START Data extracts

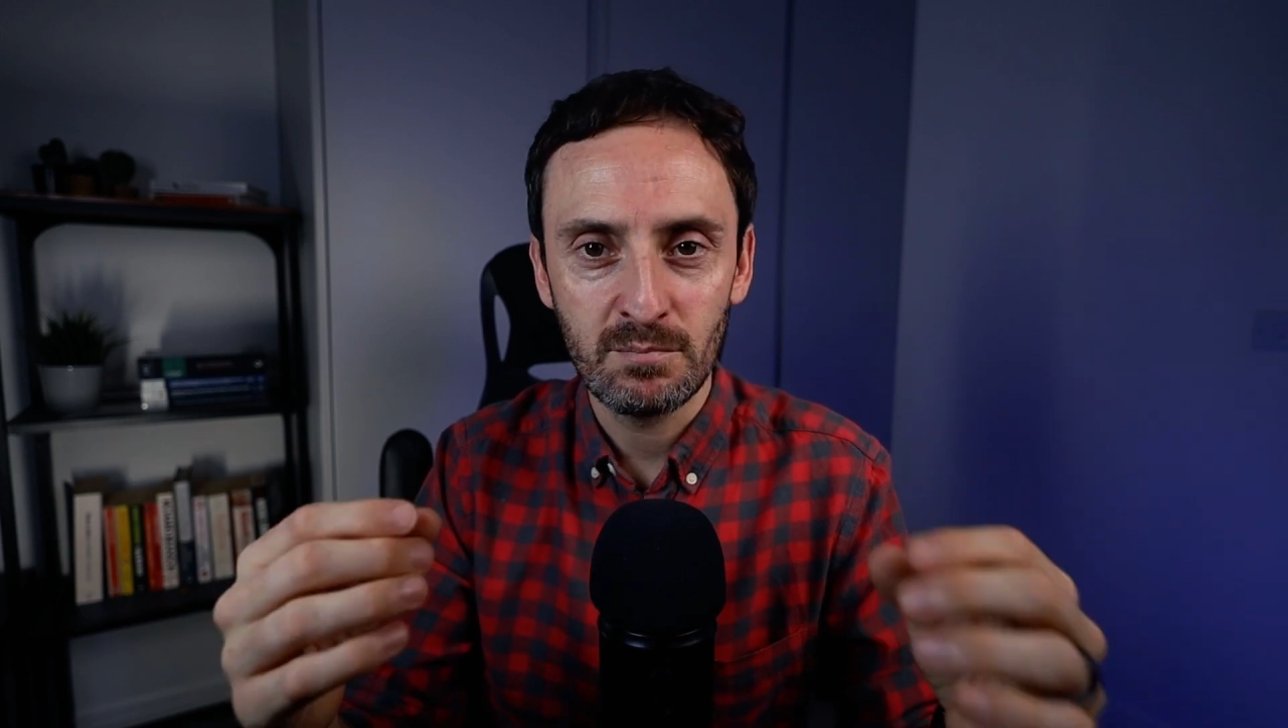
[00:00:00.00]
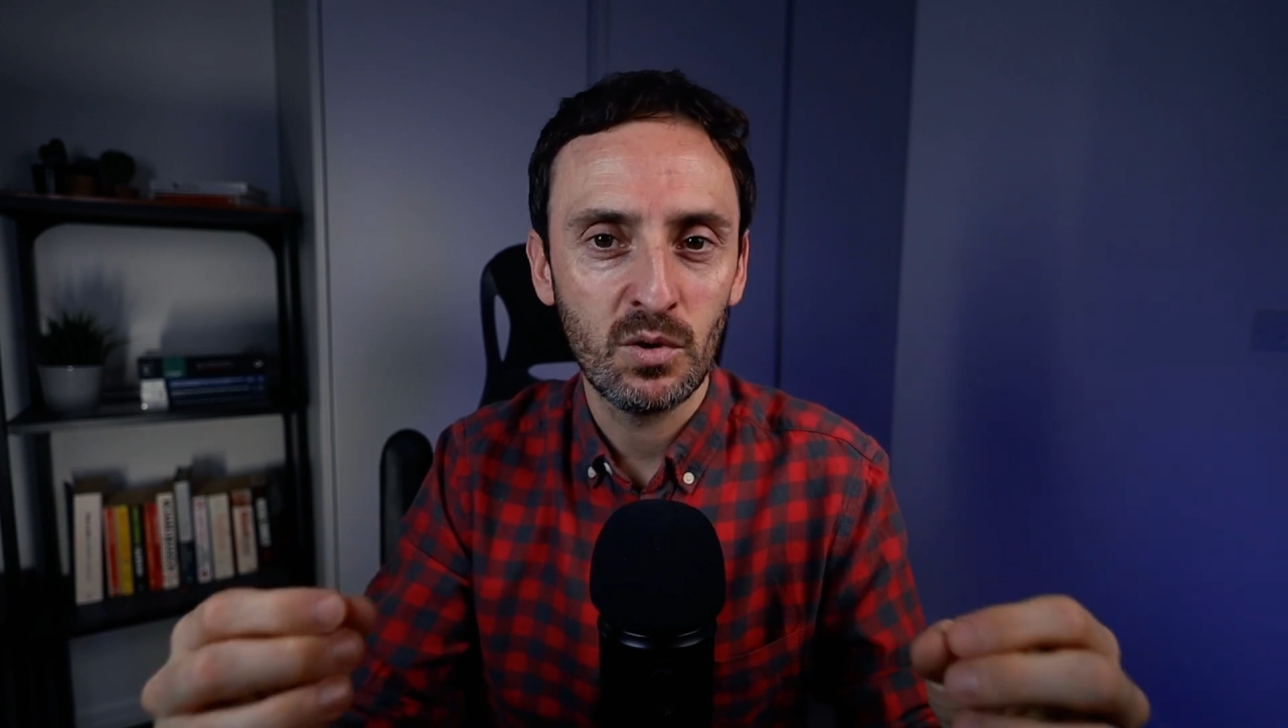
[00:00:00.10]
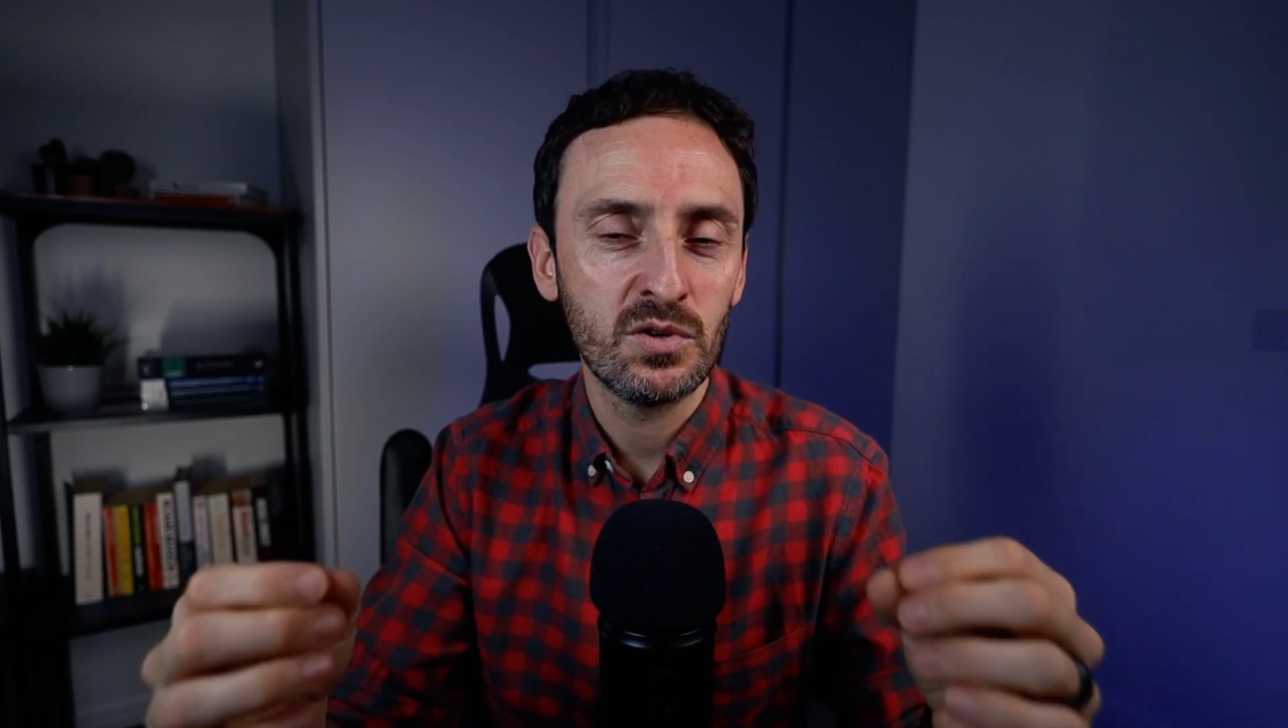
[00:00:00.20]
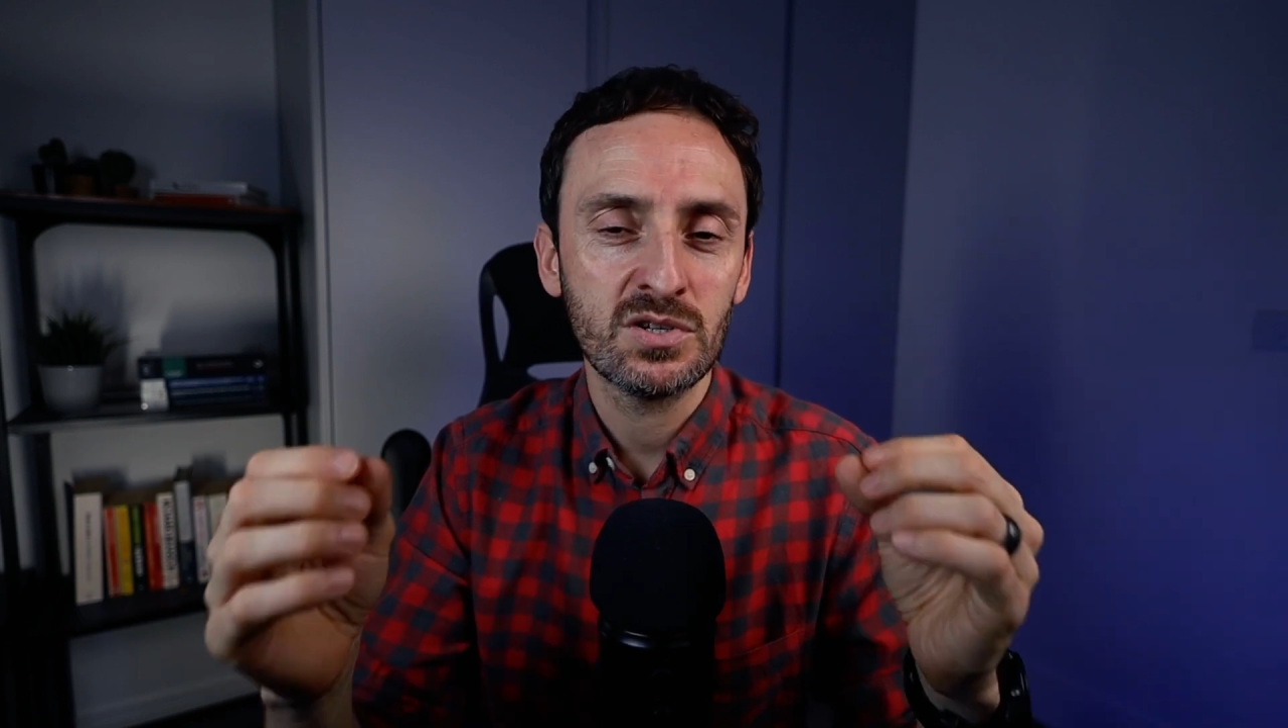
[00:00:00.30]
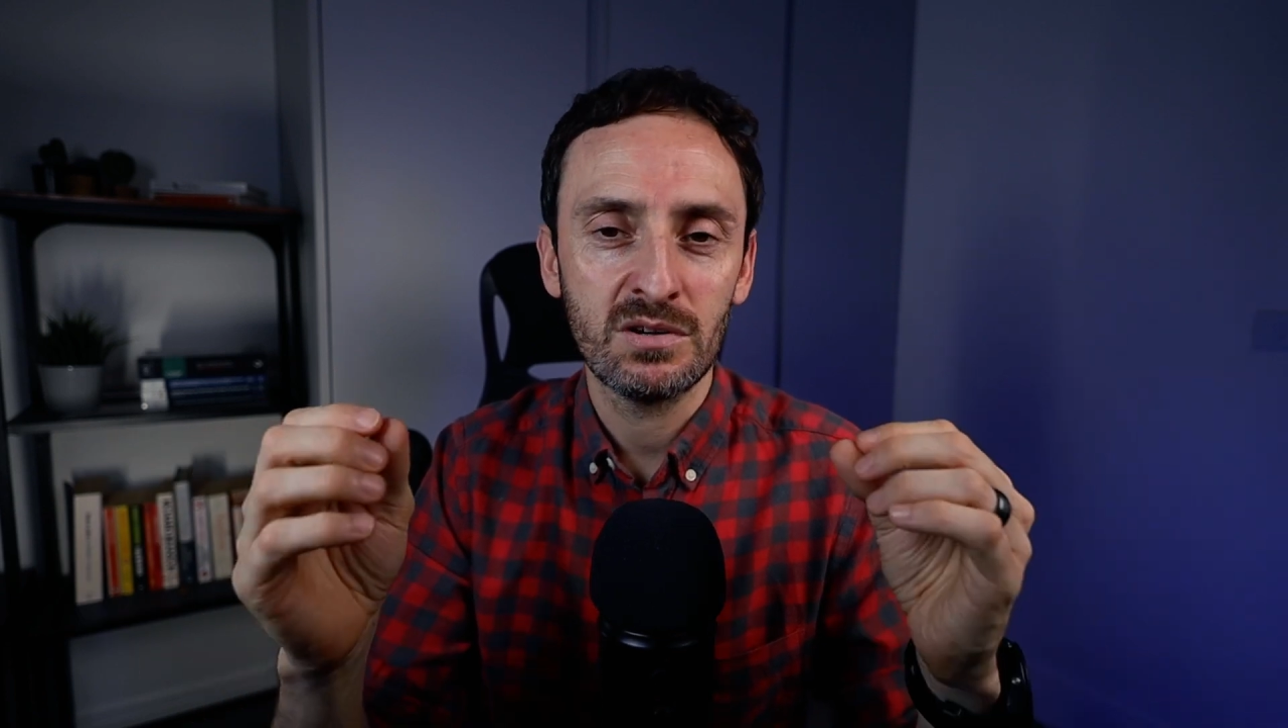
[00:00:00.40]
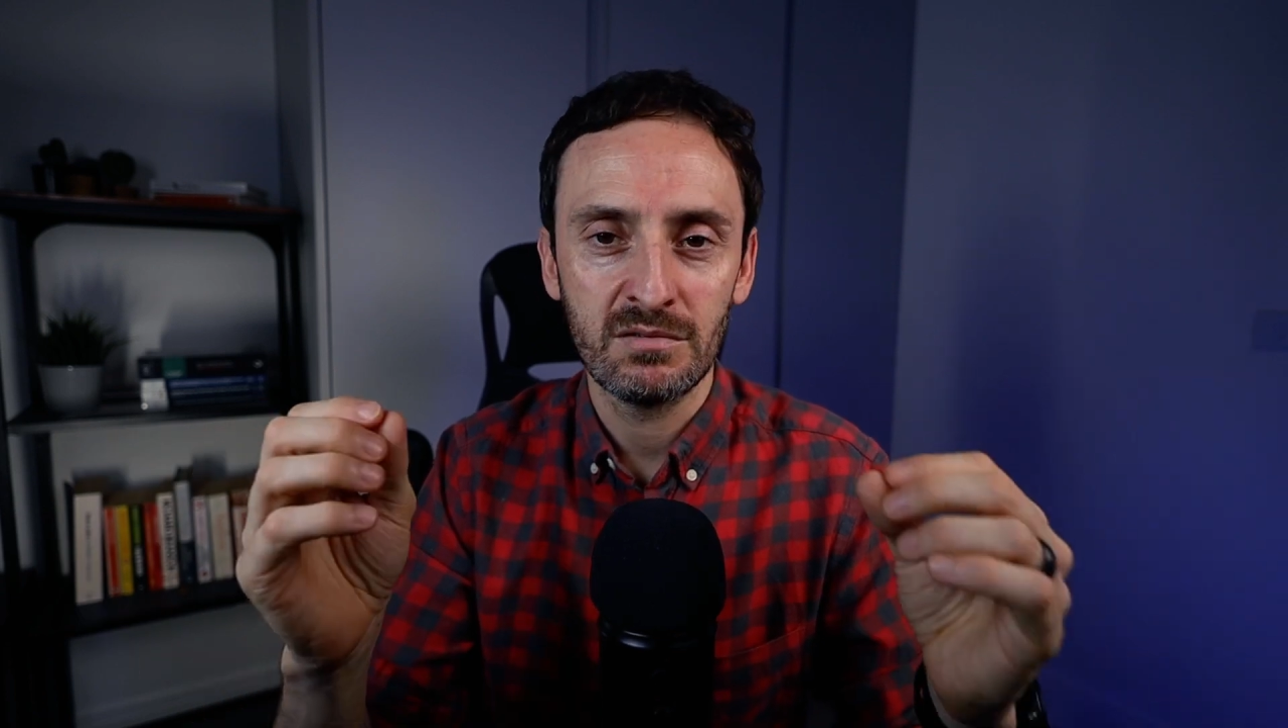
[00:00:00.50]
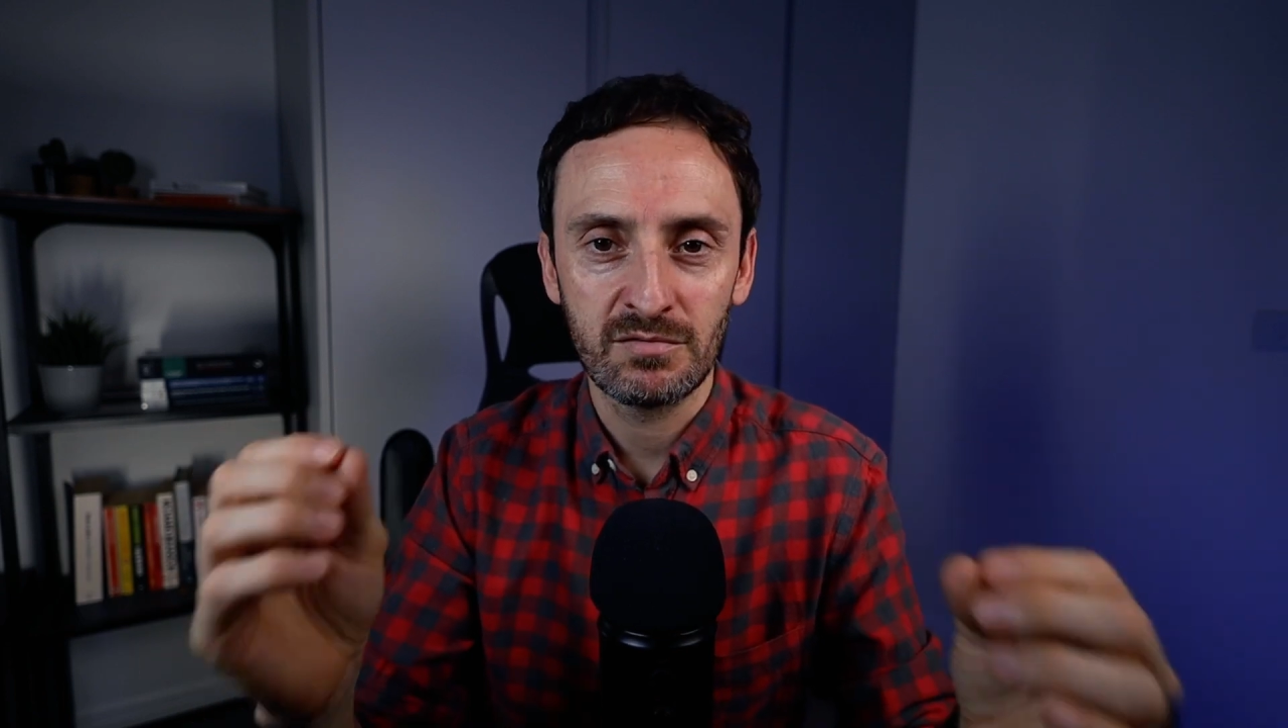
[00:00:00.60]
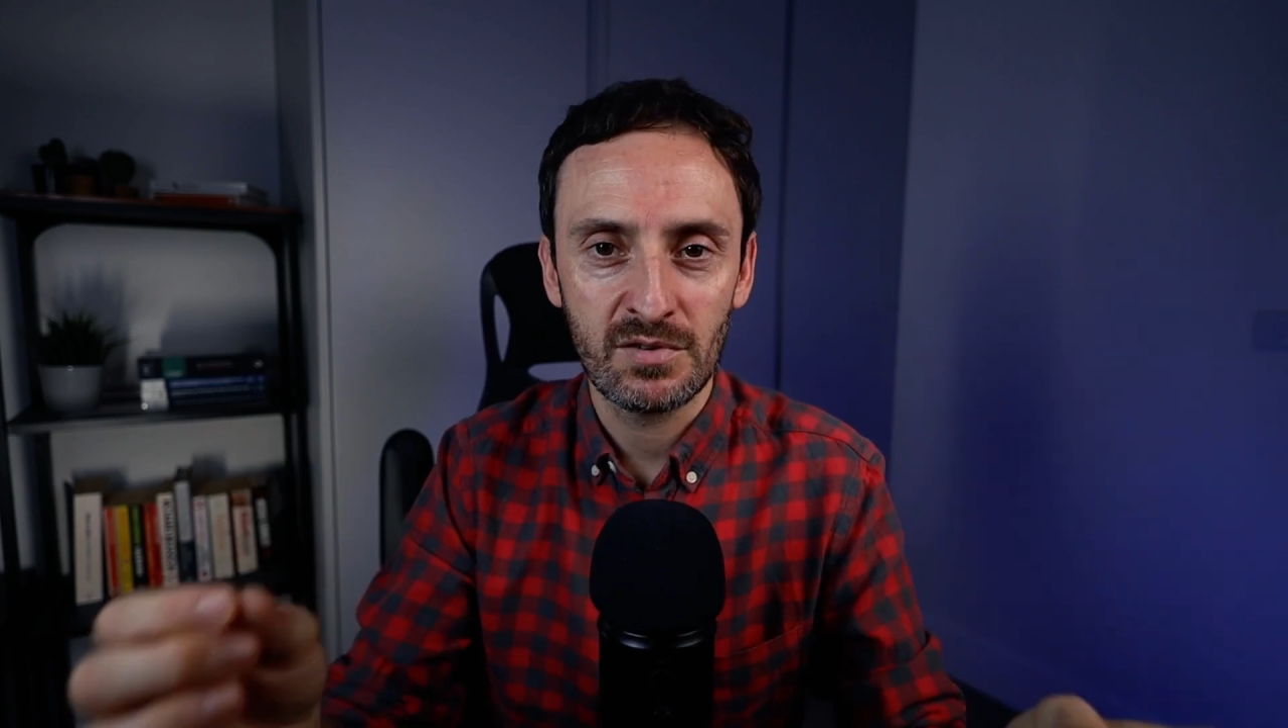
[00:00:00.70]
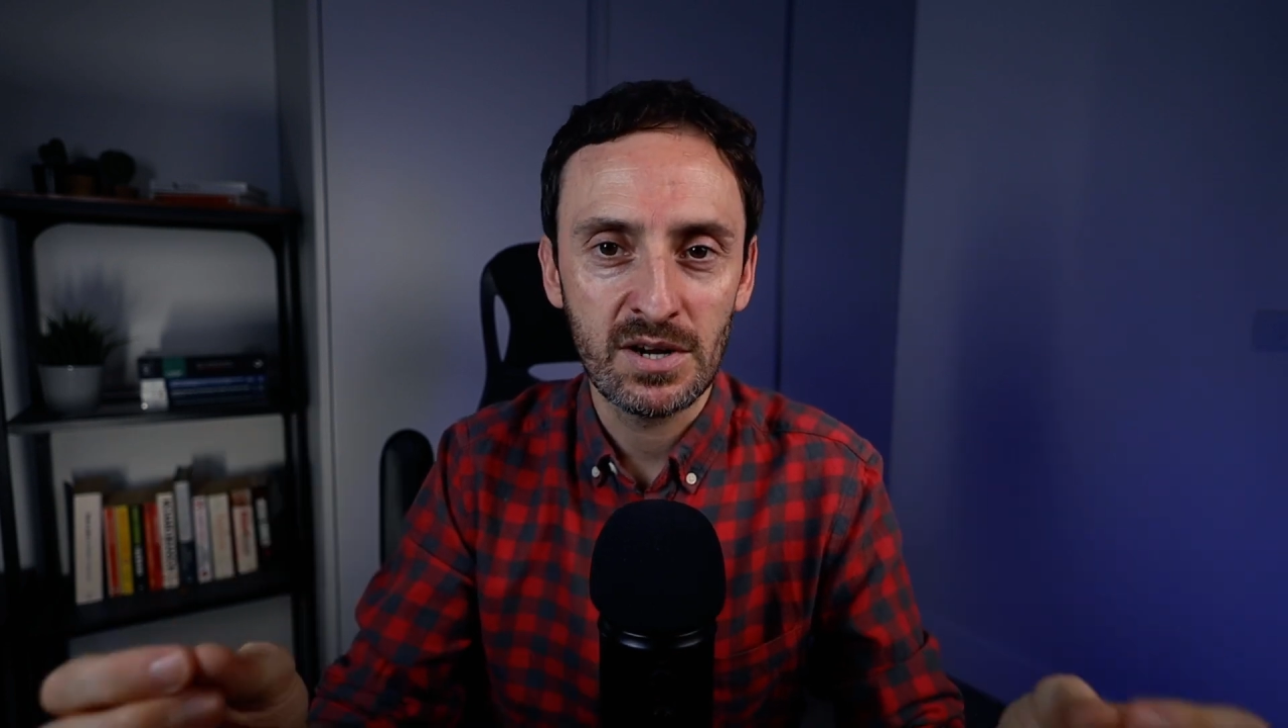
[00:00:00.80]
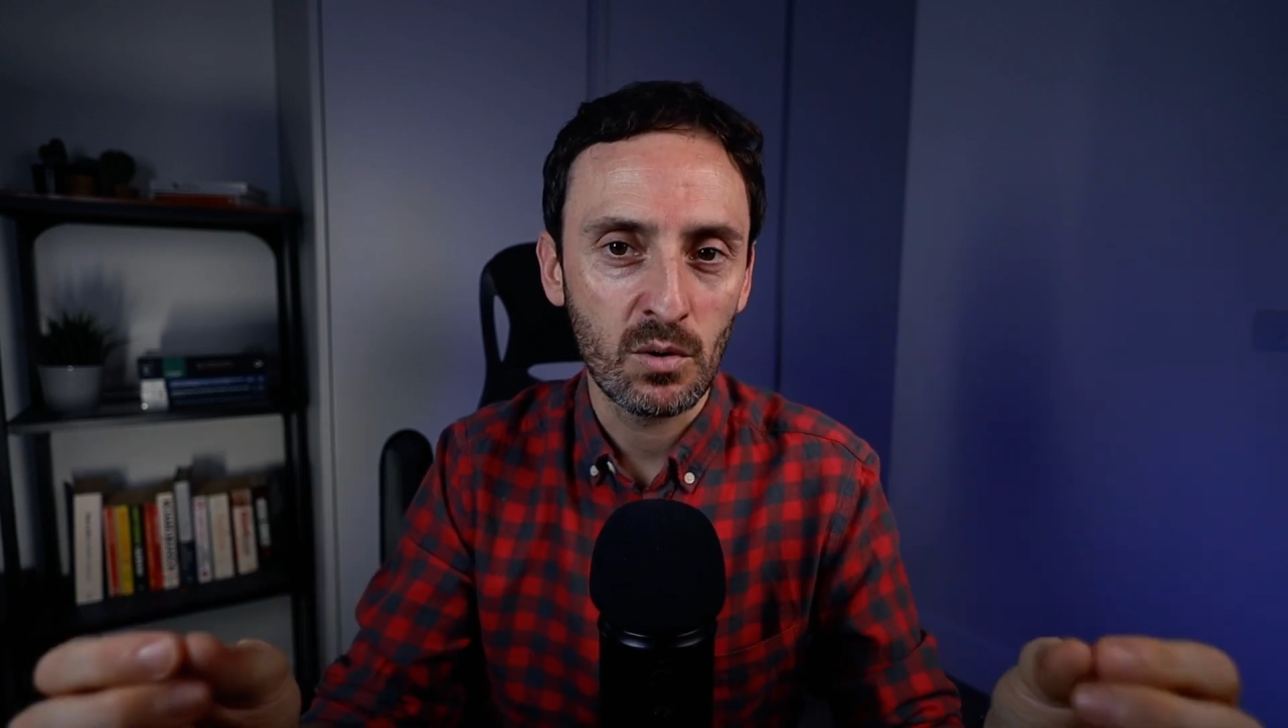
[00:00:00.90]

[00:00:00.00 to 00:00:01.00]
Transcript: a bunch of free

END Data extracts

### Work to be completed
The answer must be the full set of records, repeated exactly, with no pictures.

### Answer for this exercise
[00:00:00.00]
[00:00:00.10]
[00:00:00.20]
[00:00:00.30]
[00:00:00.40]
[00:00:00.50]
[00:00:00.60]
[00:00:00.70]
[00:00:00.80]
[00:00:00.90]

[00:00:00.00 to 00:00:01.00]
Transcript: a bunch of free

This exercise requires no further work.